In Kagawa Prefecture, officials of the Prefectural Takamatsu Sakurai Senior High School in Takamatsu postponed a school trip for second-year students to visit Hokkaido in late June, although the state of emergency or pre-emergency measures are not imposed in the prefecture.
They were to decide in May whether it was possible to greenlight the trip, but the state of emergency was in place for the nation's northernmost prefecture at the time.
The officials must determine whether the trip can proceed in or after autumn about two months prior because of cancellation fees.
"This generation has seen many events canceled.
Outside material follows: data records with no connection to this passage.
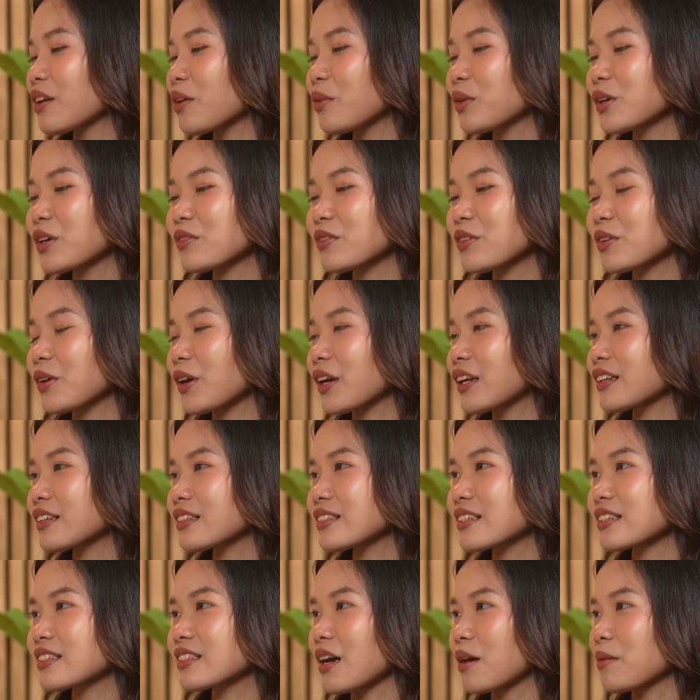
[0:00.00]
one of the
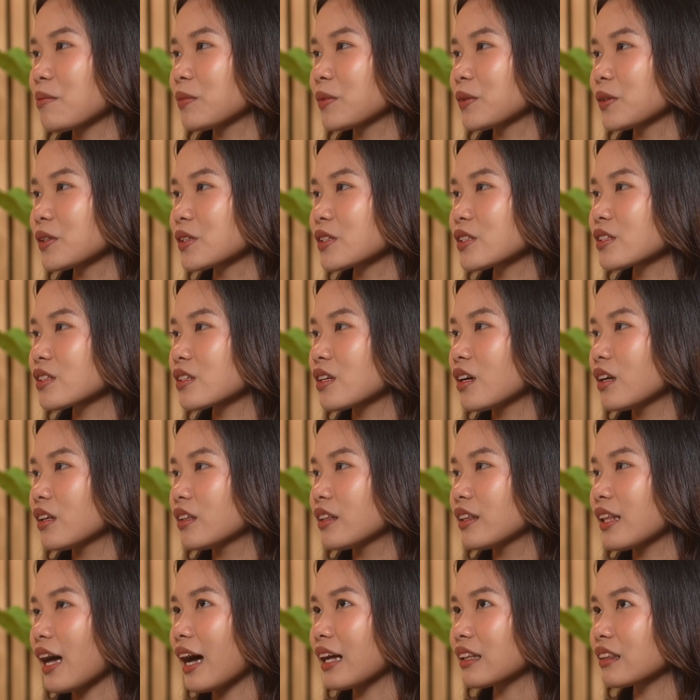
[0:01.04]
greatest examples
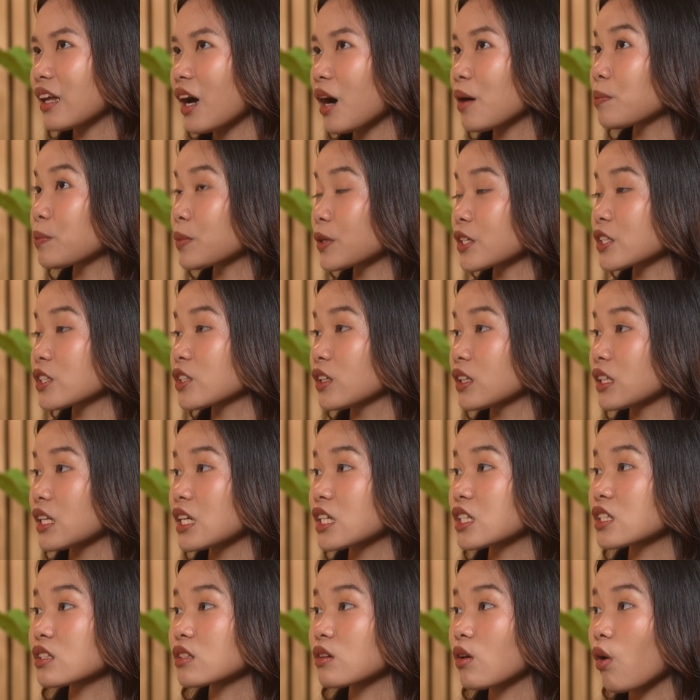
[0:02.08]
that a person
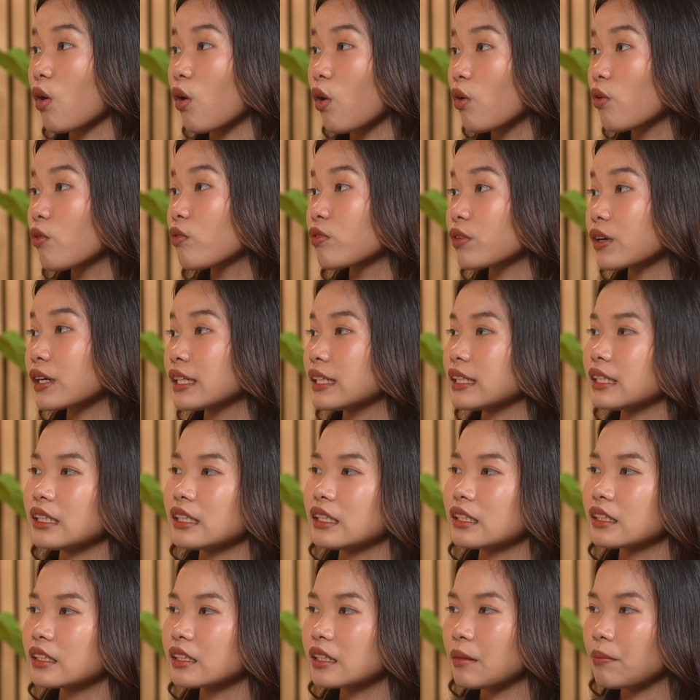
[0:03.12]
is
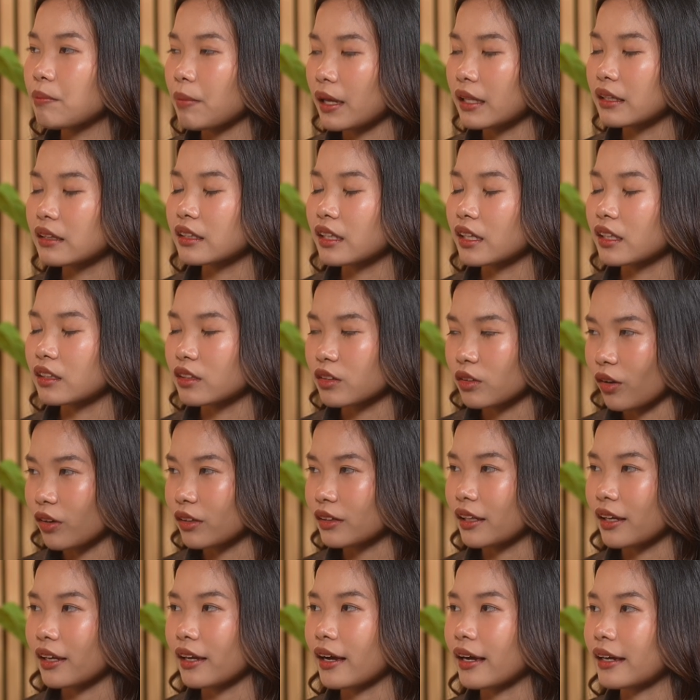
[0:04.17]
overly dependent
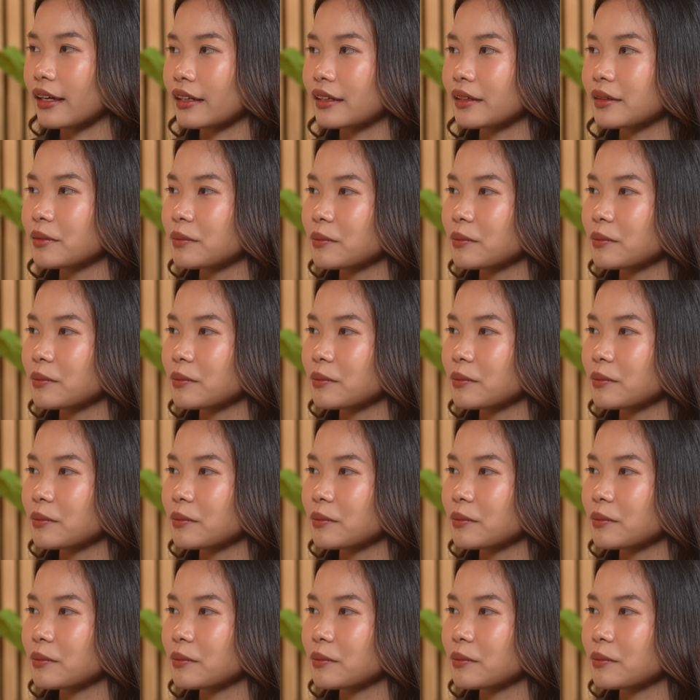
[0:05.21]
on AI.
We hope they can make some lasting memories somehow," Vice President Yukihiro Kasai said.
VR TRIPS TRY TO FILL GAP
Meanwhile, virtual school trips have attracted attention as an alternative to enjoy sightseeing and learn about trip destinations from classrooms.
On June 17, about 160 third-year students of Tokyo Metropolitan Oedo Senior High School wore a virtual reality headset to go out on an "underwater" stroll on the seabed off Okinawa Prefecture.
Displayed by the headset were interactive digital images jointly created by World Scan Project Co., a company dedicated to drone research and development, and Kyushu University from 3-D scan data of a sunken U.S. warship.
The students were seen looking up and down and stretching their arms.
The students were initially scheduled to visit the southernmost prefecture in June this year, but their travel was canceled in May due to the pandemic. Instead, the school turned to the VR trip, as part of which they also enjoyed the hands-on experience of controlling a drone.
"It was fun to experience VR. I never imagined I could see the bottom of the sea," said Tomoaki Nakao, 17.
While travel demand has declined, travel agencies have also taken note of VR school trips.
Since October last year, JTB Corp. offers a VR service that allows participants to see temples in Kyoto and Nara prefectures and gain hands-on experience in "uwa-etsuke" overglazing technique to draw patterns on pieces of Kiyomizu-yaki ware while receiving online advice.
As of late June this year, 9,170 students from 77 schools utilized the service. Of these, 80 percent were from schools in the Tokyo metropolitan area.
The company said it will start a VR program featuring Nikko in Tochigi Prefecture from September.
However, it is undeniable that VR travels are less than satisfactory in comparison to the real thing.
"It feels unrealistic," one social media user said, while another added: "When our once-in-a-lifetime school trip is conducted online, why is the Olympics happening?"
(This article was compiled from reports by Azusa Mishima, Tomomi Abe, Aya Shioiri and Yukihito Takahama.)